*Problem details*. Look through the entries below and copy exactly the part that begins with the line containing "Video frames at 24" and ends with the line containing "Transcript: But if". Do not copy the pictures.

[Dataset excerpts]
'''

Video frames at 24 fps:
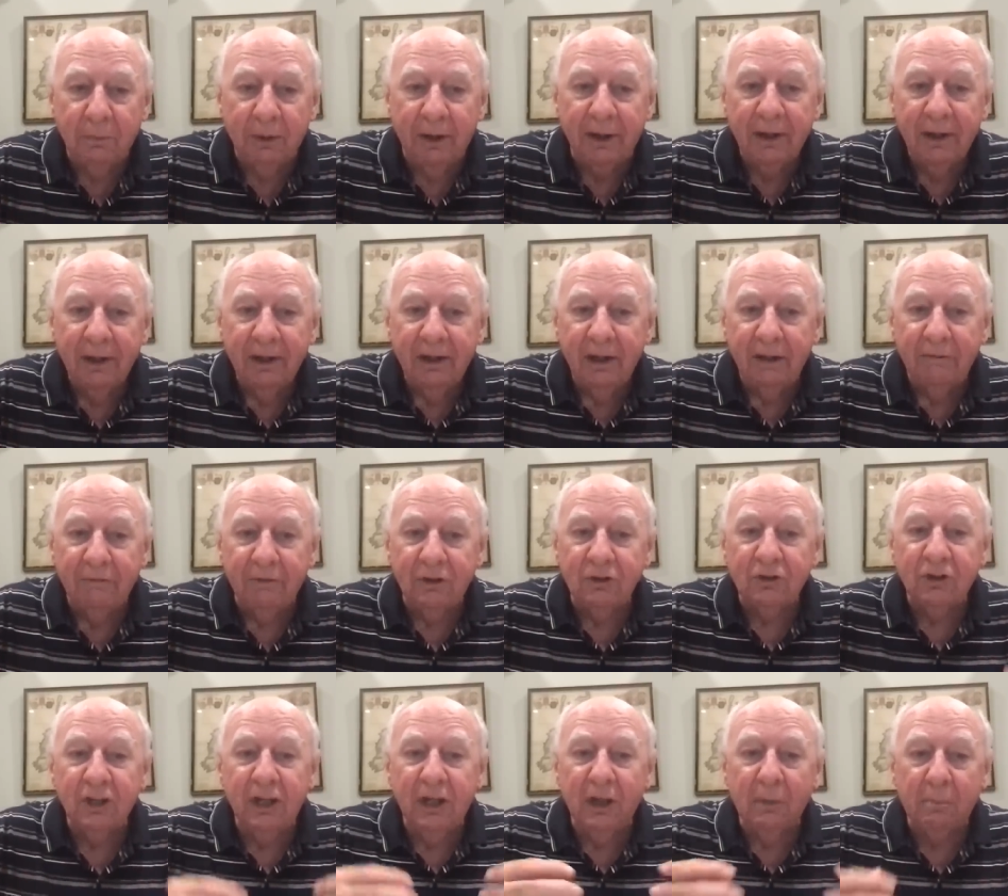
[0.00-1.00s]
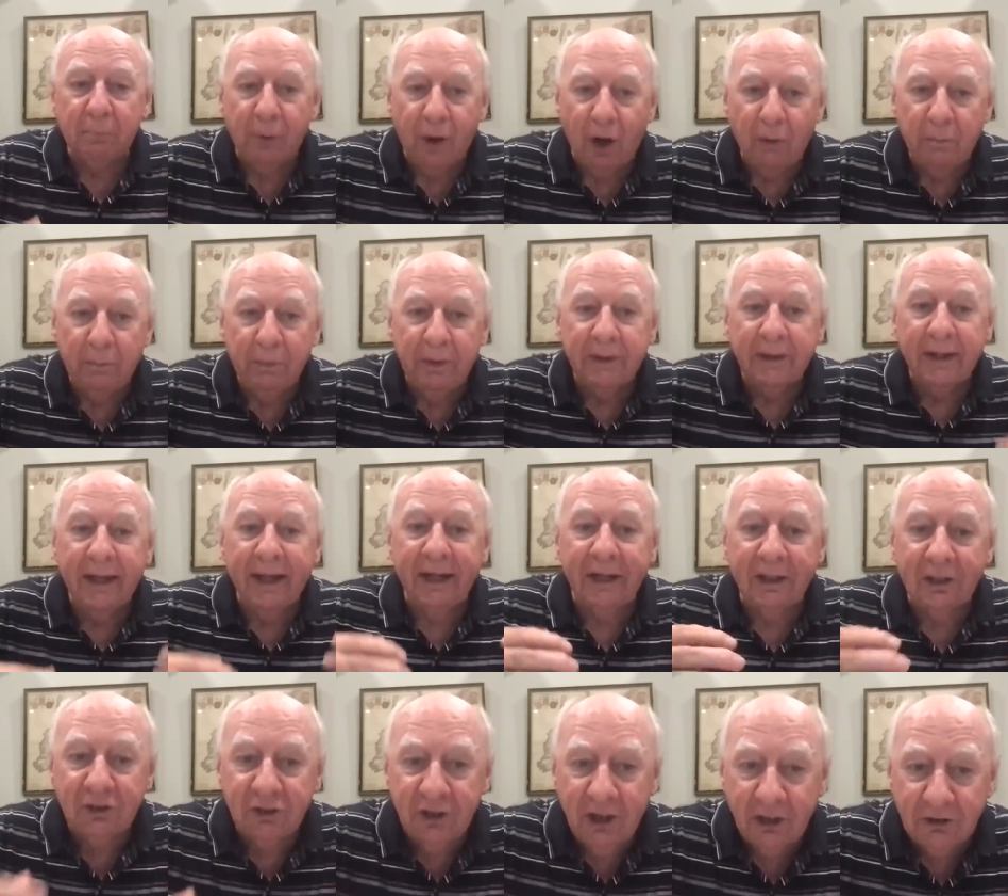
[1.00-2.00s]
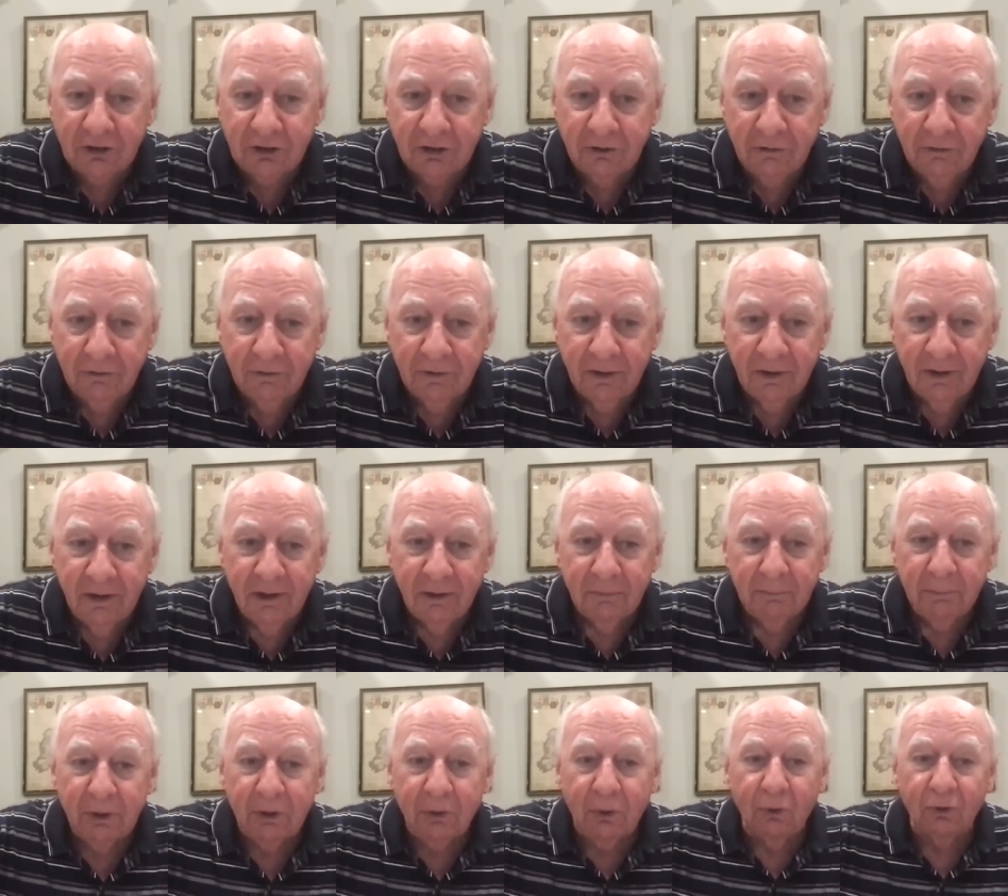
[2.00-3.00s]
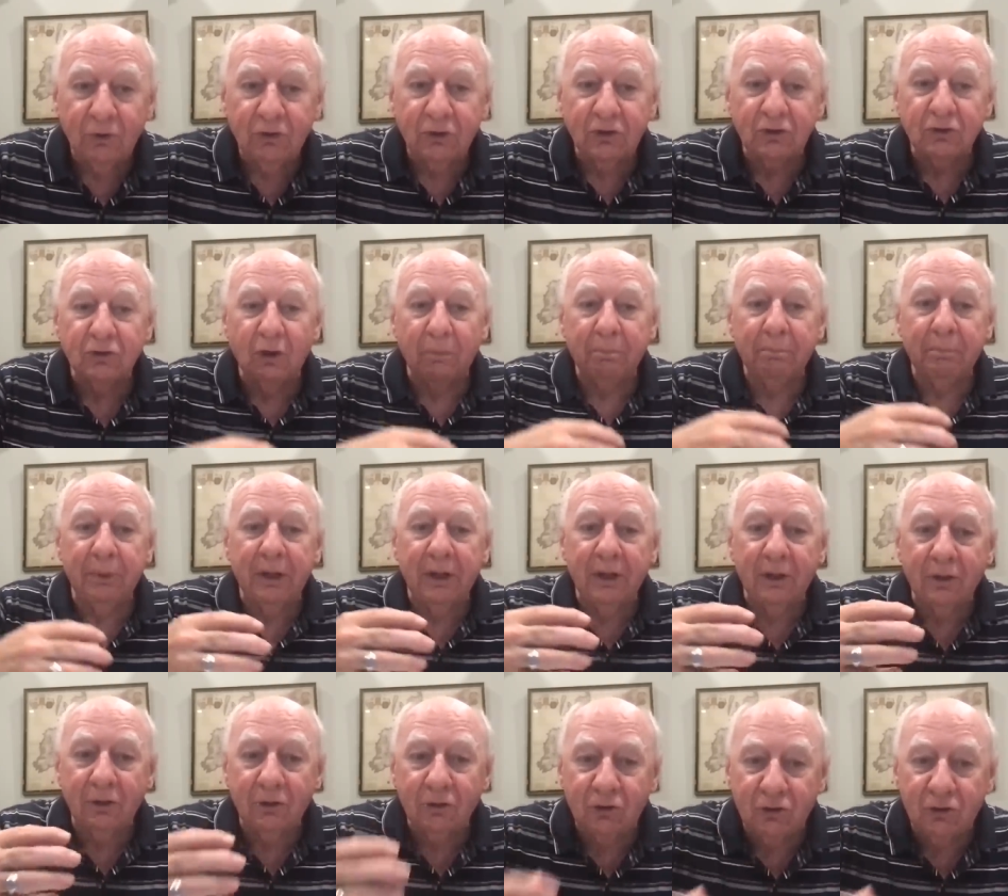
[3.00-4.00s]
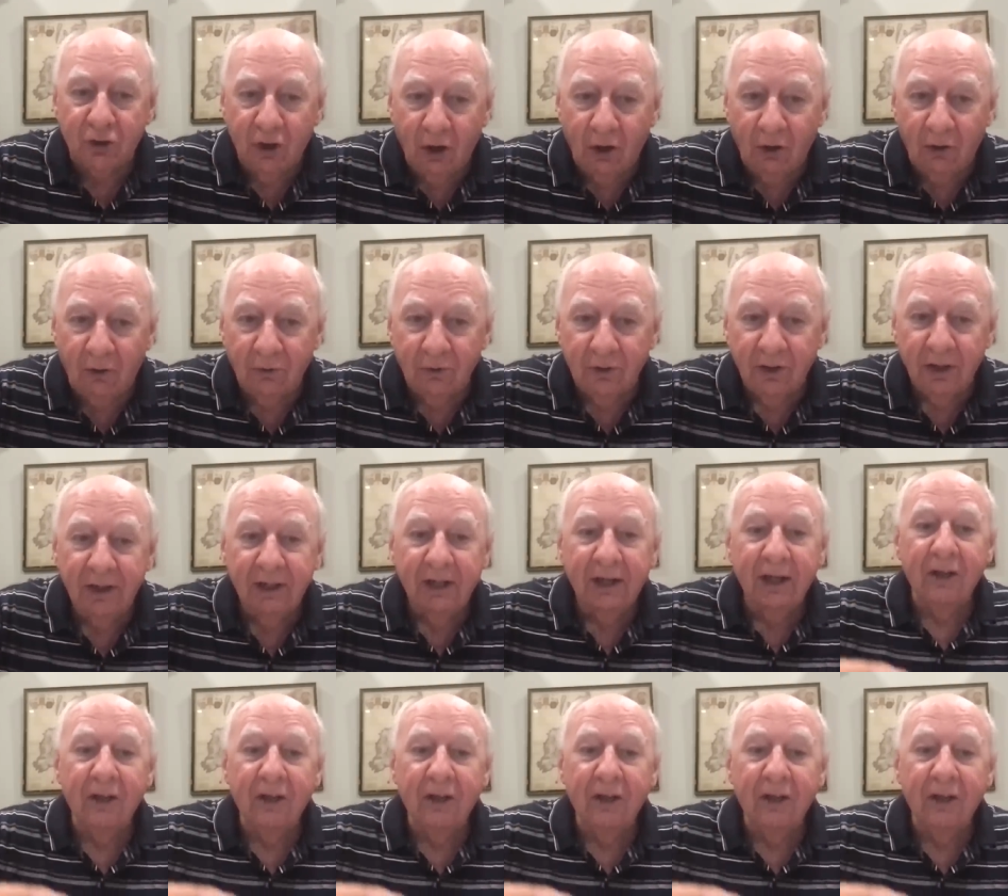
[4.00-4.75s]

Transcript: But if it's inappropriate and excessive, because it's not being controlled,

'''
'''

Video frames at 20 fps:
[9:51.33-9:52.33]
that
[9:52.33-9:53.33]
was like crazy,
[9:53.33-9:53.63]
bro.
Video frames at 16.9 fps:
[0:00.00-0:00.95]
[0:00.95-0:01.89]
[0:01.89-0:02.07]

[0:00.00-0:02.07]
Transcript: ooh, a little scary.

'''

*Response to the exercise*.
Video frames at 24 fps:
[0.00-1.00s]
[1.00-2.00s]
[2.00-3.00s]
[3.00-4.00s]
[4.00-4.75s]

Transcript: But if it's inappropriate and excessive, because it's not being controlled,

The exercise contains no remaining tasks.